In any case, merely being mentioned in the same breath as the Big Dig may prove harmful, since the very name has come to represent all that people hate about politics.
No angels
Democratic political consultant Scott Ferson of the Liberty Square Group — who consults for Murray — compares the Big Dig to New York's old Tammany Hall, which, once it became synonymous with corrupt politics, tainted everyone associated with it.
The Big Dig's political curse is so far-reaching that it even applies to those who have blown the whistle — or attempted to do so.

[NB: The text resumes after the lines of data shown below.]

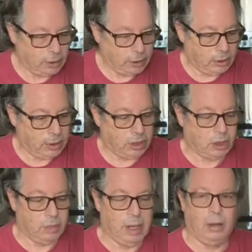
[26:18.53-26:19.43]
to
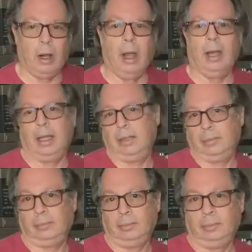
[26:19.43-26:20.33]
smear on it,
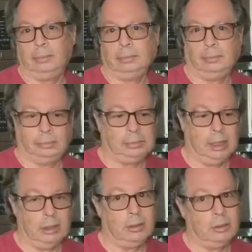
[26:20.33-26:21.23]

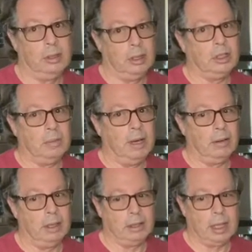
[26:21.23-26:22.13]
because
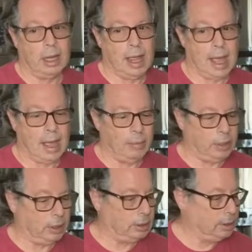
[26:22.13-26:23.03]
smearing is going to
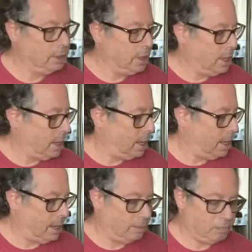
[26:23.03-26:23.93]
happen.
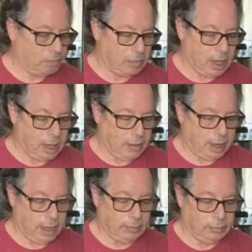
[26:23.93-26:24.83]

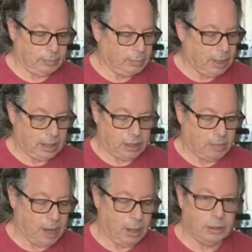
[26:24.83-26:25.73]
Anyway, it
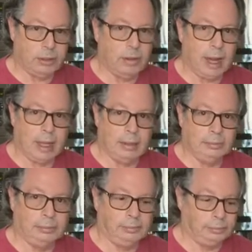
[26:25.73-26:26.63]
smells great.
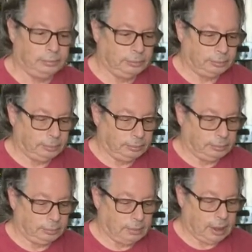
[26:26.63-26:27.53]

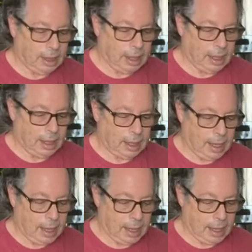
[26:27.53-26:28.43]
All right,
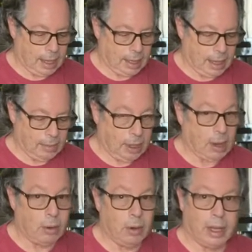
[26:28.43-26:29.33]
and look how
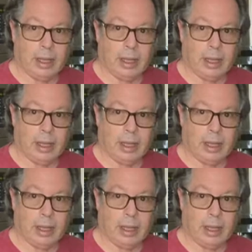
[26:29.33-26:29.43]
quick.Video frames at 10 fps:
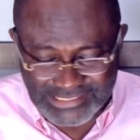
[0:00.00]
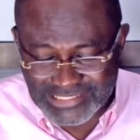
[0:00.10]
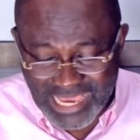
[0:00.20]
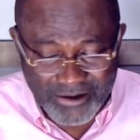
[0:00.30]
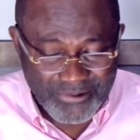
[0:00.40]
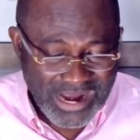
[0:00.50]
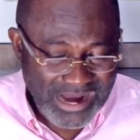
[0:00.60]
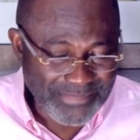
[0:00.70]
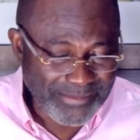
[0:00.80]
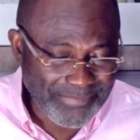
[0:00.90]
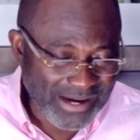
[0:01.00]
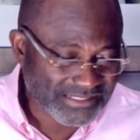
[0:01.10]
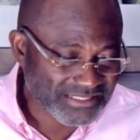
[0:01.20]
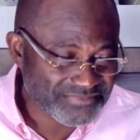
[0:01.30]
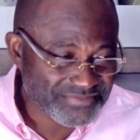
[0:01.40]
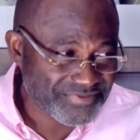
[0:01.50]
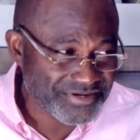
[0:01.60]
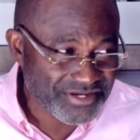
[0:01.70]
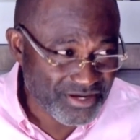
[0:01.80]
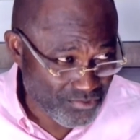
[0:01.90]
That is how our banks in
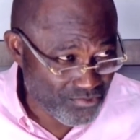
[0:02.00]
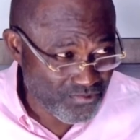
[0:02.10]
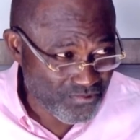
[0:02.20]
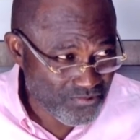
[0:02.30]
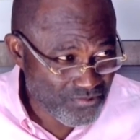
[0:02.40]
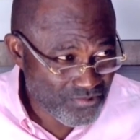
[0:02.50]
Bibri ego.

When O'Brien ran for governor in 2002, she was portrayed by Mitt Romney as too weak and Democratically connected to oversee the Big Dig, a strategy that was effective even though, as state treasurer, she refused to sign off on financing plans until she got answers about cost overruns.
Ferson and others also note that no Massachusetts pol has successfully positioned him- or herself as the Big Dig's corruption-fighting champion — as, for example, Eliot Spitzer did with prosecutions as attorney general in New York, or Weld did as US attorney in Massachusetts.
"I don't think the public thinks there is anything positive attached to it," says Ferson. "There's no feeling that there are any angels."
Thus, both Malone and Harshbarger made the Big Dig a central part of their criticism of acting governor Cellucci when they ran against him 1998, but neither of them were seen as having done any better.
"It was a bipartisan rip-off," says Republican state senator Robert Hedlund of Weymouth. "For either party, or any politician, to point a finger is ridiculous."
Clean House
In fact, some suggest that, by pounding on Baker's role in the Big Dig, Murray and the state Democrats might be hurting their own party. That's because it reminds voters of their disgust with Beacon Hill politics — and if voters go to the polls in November looking to clean house, Democrats have the most to lose.
"It is the poster child for everything that's wrong with government," says Mihos. "The term 'Big Dig culture' is operative five years ago, today, and 10 years hence."